### Work required
Could you write out all the records once more, exactly?

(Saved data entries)

======

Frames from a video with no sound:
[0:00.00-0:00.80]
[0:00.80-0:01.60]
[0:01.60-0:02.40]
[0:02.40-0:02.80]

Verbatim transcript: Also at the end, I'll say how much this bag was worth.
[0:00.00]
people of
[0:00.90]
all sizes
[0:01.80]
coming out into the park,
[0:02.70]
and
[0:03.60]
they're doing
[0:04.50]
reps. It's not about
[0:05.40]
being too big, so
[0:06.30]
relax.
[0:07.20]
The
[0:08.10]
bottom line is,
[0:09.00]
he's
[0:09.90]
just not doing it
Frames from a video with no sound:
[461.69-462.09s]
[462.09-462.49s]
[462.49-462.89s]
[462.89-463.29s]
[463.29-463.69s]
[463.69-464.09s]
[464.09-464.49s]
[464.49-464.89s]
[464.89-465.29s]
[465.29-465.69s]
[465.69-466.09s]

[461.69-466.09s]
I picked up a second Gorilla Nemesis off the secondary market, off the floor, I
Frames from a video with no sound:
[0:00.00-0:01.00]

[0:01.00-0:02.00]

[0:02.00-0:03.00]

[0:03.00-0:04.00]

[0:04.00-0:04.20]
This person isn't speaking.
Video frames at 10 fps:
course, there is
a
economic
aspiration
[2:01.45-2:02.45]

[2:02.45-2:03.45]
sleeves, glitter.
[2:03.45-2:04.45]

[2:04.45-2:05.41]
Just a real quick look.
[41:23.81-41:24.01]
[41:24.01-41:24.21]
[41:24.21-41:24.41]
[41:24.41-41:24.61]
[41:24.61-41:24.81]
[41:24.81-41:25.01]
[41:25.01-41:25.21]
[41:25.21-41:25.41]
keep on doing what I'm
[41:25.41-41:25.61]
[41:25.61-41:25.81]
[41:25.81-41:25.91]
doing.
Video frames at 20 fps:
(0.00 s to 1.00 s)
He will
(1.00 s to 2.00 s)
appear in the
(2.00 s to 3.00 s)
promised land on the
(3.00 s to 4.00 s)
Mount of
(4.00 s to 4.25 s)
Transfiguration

======

### Problem solution
Frames from a video with no sound:
[0:00.00-0:00.80]
[0:00.80-0:01.60]
[0:01.60-0:02.40]
[0:02.40-0:02.80]

Verbatim transcript: Also at the end, I'll say how much this bag was worth.
[0:00.00]
people of
[0:00.90]
all sizes
[0:01.80]
coming out into the park,
[0:02.70]
and
[0:03.60]
they're doing
[0:04.50]
reps. It's not about
[0:05.40]
being too big, so
[0:06.30]
relax.
[0:07.20]
The
[0:08.10]
bottom line is,
[0:09.00]
he's
[0:09.90]
just not doing it
Frames from a video with no sound:
[461.69-462.09s]
[462.09-462.49s]
[462.49-462.89s]
[462.89-463.29s]
[463.29-463.69s]
[463.69-464.09s]
[464.09-464.49s]
[464.49-464.89s]
[464.89-465.29s]
[465.29-465.69s]
[465.69-466.09s]

[461.69-466.09s]
I picked up a second Gorilla Nemesis off the secondary market, off the floor, I
Frames from a video with no sound:
[0:00.00-0:01.00]

[0:01.00-0:02.00]

[0:02.00-0:03.00]

[0:03.00-0:04.00]

[0:04.00-0:04.20]
This person isn't speaking.
Video frames at 10 fps:
course, there is
a
economic
aspiration
[2:01.45-2:02.45]

[2:02.45-2:03.45]
sleeves, glitter.
[2:03.45-2:04.45]

[2:04.45-2:05.41]
Just a real quick look.
[41:23.81-41:24.01]
[41:24.01-41:24.21]
[41:24.21-41:24.41]
[41:24.41-41:24.61]
[41:24.61-41:24.81]
[41:24.81-41:25.01]
[41:25.01-41:25.21]
[41:25.21-41:25.41]
keep on doing what I'm
[41:25.41-41:25.61]
[41:25.61-41:25.81]
[41:25.81-41:25.91]
doing.
Video frames at 20 fps:
(0.00 s to 1.00 s)
He will
(1.00 s to 2.00 s)
appear in the
(2.00 s to 3.00 s)
promised land on the
(3.00 s to 4.00 s)
Mount of
(4.00 s to 4.25 s)
Transfiguration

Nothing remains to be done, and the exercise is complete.